O Lord, the God who saves me, day and night I cry out before you. May my prayer come before you; turn your ear to my cry. Psalm 88: 1-2 (NIV)
God, you’re my last chance of the day. I spend the night on my knees before you. Put me on your salvation agenda; take notes on the trouble I’m in. Psalm 88:1-2 (MSG)
I got to the end of Psalm 88. I was waiting for the hopeful moment. I turned the page hoping that the 18th wasn’t the last verse. Typically, the Psalms have a pattern of finishing on a hopeful note. There’s a recognition that while all seems lost, God is still present therefore hope can be found. Psalm 88 bucks the trend. “Darkness is my closest friend,” is not an encouraging way to end. (Psalm 88:18b)
But sometimes life is like this. There are seasons when things don’t go well. There are times of deep discouragement. In others, the physical toll of illness drains a person to the point of despair. God can seem to be very far off in those moments. His presence removed.
I often perceive that a “fix” is evidence of God’s presence. If things go well, He’s there. I know I’m wrong.
God is always present. His presence is not proof that things are going well. Frequently, when things are going well, I completely overlook the evidence of His presence with me. When I’m desperate, He is still there, even though He seems hard to find.
The author of the Psalm does not give up praying to God. Rather, his desperation sends him before God’s throne day and night. In my desperation, I am inclined to give up. My heart gets quickly frustrated by the perception of God’s lack of response. Why pray if nothing changes? I want an answer now. I don’t want to wait. I’m not really interested in the pain of character transformation and shaping. I’d like to learn the lesson, deal with the issue, move on. The faster the better. But the refinement and growth of my soul is a slow process. If I truly learned the lessons God has for me, He would not need to use the gift of His repetition in my life.
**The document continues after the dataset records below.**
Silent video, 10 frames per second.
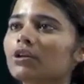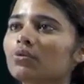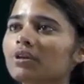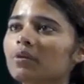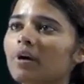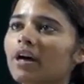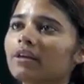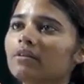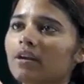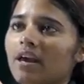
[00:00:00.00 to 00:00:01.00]
denoted
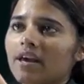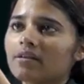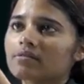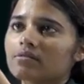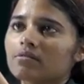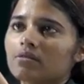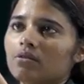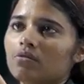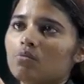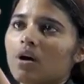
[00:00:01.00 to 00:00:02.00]
by x,
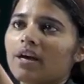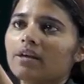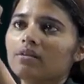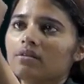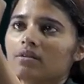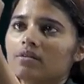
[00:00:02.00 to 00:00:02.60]
y,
Simultaneously, just because I perceive God to be silent does not mean that He is. My God is constantly revealing Himself. His Word reveals His character. Nature speaks to His majesty and creativity. The people around me attest to His love and care. The songs I wake up with each day speak to His personal knowledge of me. He uses other people in my life to remind me of His faithfulness and gentleness. My God isn’t silent.
God refuses to scream at me, demanding my attention! Because He has given me free will, He knows that I will often choose the simple and the expedient over the long term and the arduous. He lets me make those choices. He knows I will experience the consequences of it all. But, in His love, mercy and grace He continues to whisper to my soul, gently drawing me to Himself. With Him there is a stillness. A peace. Hope. Love. It’s easy to miss in the hustle and bustle of life. It’s simple to miss when I am downcast in heart. But it’s there, begging me to come, sit awhile, rest with Him.
Sometimes “darkness is my closest friend.” (Psalm 88:18b) But God is present. He cannot abandon – it’s not in His character. I take comfort in the fact that God has never been scared off by what I think or feel. He is close even when it doesn’t feel like it.